▶ **Aim of the task**: Would you copy, word for word, each line from the one with "[0:09.90-0:10.80]" to the end of the listing below, skipping all pictures?

▶ **Supplied material**:
###

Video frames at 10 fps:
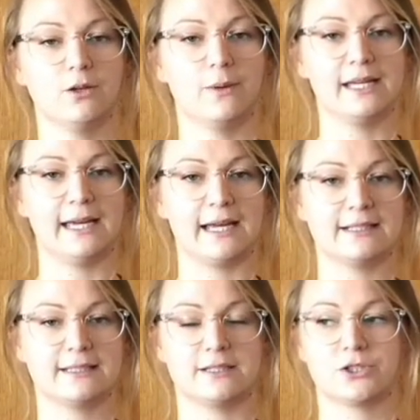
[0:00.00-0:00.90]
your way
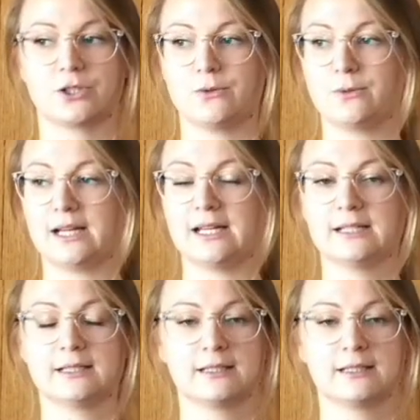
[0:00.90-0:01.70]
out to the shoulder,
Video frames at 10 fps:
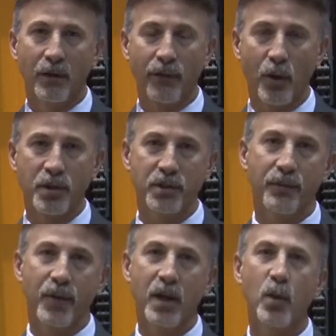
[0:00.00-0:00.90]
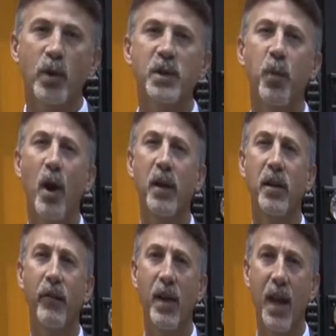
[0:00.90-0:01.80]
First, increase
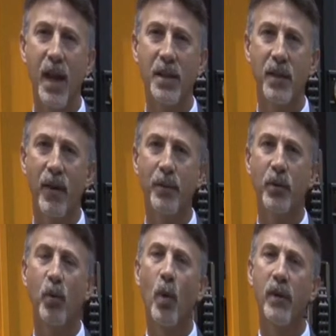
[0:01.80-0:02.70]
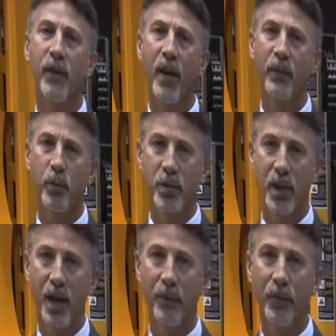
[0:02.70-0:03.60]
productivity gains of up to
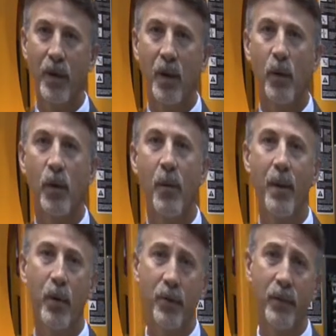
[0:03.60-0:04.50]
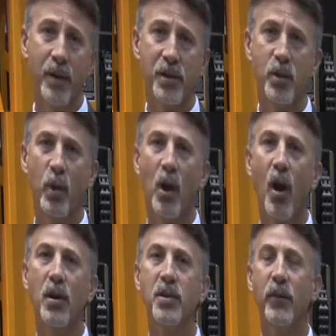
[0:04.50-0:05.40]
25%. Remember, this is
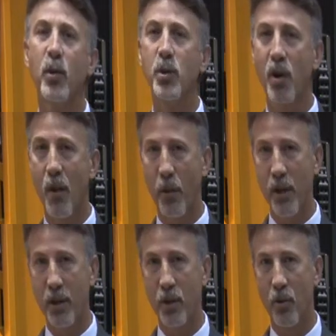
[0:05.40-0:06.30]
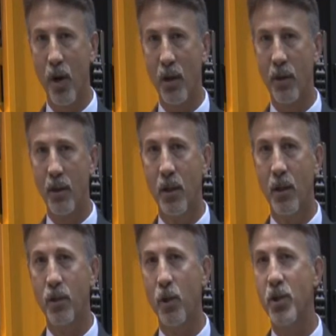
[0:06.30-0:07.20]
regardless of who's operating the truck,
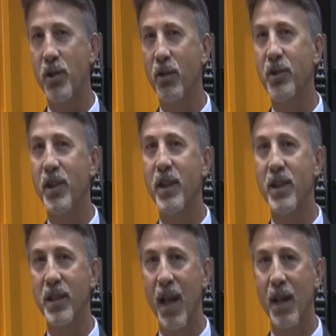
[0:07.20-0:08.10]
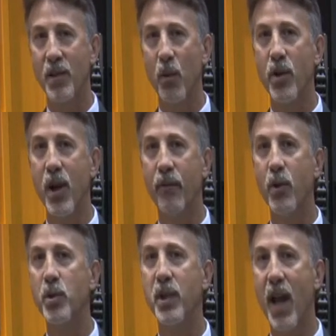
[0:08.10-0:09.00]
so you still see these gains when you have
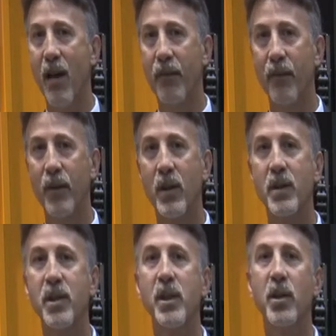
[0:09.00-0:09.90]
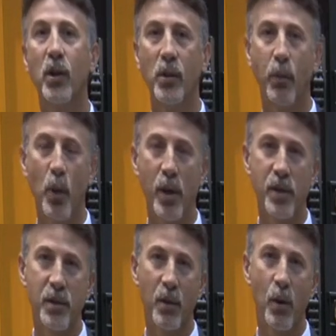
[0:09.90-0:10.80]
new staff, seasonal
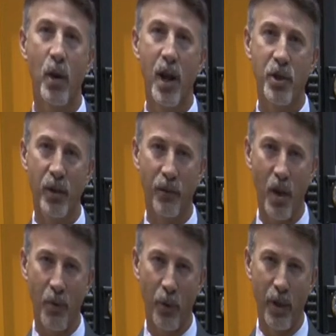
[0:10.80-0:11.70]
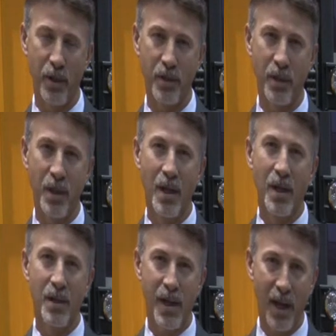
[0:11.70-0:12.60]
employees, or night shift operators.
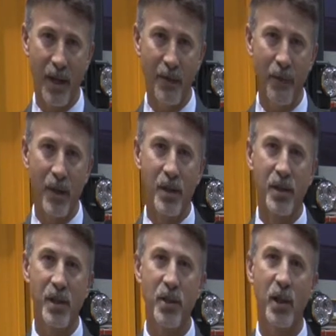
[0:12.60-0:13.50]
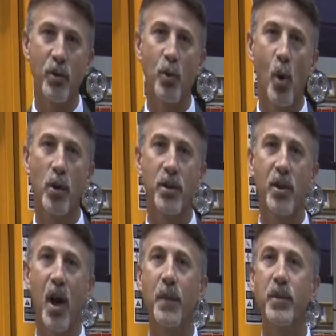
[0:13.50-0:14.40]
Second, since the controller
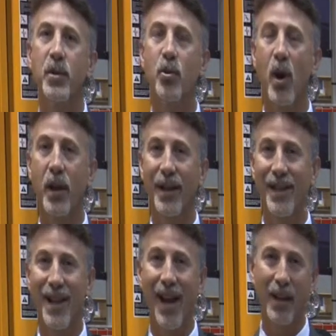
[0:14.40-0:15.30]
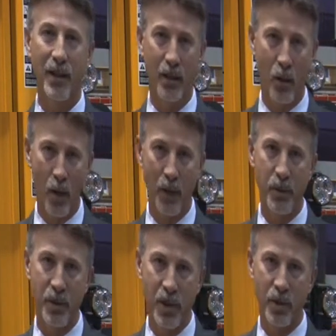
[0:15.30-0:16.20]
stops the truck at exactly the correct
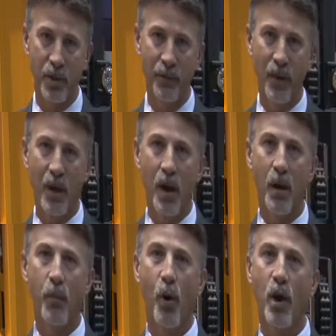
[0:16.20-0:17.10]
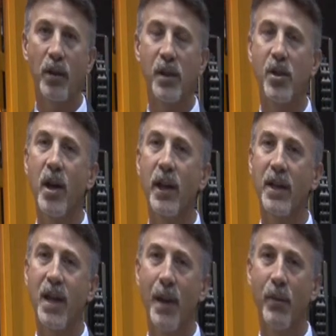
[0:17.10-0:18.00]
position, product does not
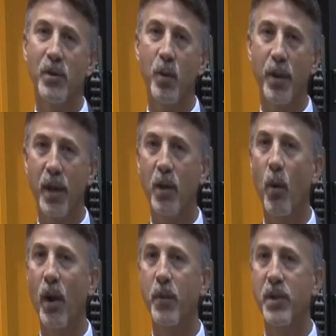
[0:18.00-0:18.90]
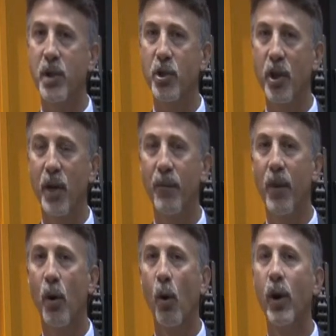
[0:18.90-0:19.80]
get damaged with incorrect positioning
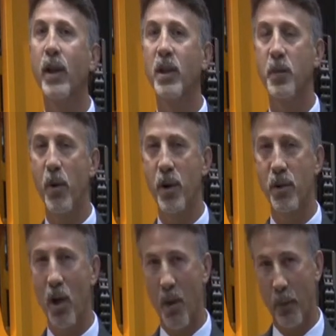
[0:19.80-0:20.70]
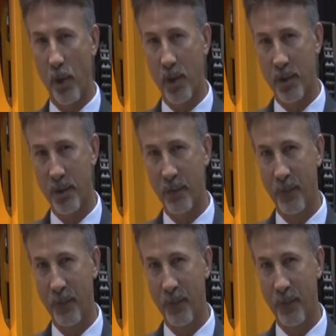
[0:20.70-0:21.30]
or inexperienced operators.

###

▶ **Completed task**:
[0:09.90-0:10.80]
new staff, seasonal
[0:10.80-0:11.70]
[0:11.70-0:12.60]
employees, or night shift operators.
[0:12.60-0:13.50]
[0:13.50-0:14.40]
Second, since the controller
[0:14.40-0:15.30]
[0:15.30-0:16.20]
stops the truck at exactly the correct
[0:16.20-0:17.10]
[0:17.10-0:18.00]
position, product does not
[0:18.00-0:18.90]
[0:18.90-0:19.80]
get damaged with incorrect positioning
[0:19.80-0:20.70]
[0:20.70-0:21.30]
or inexperienced operators.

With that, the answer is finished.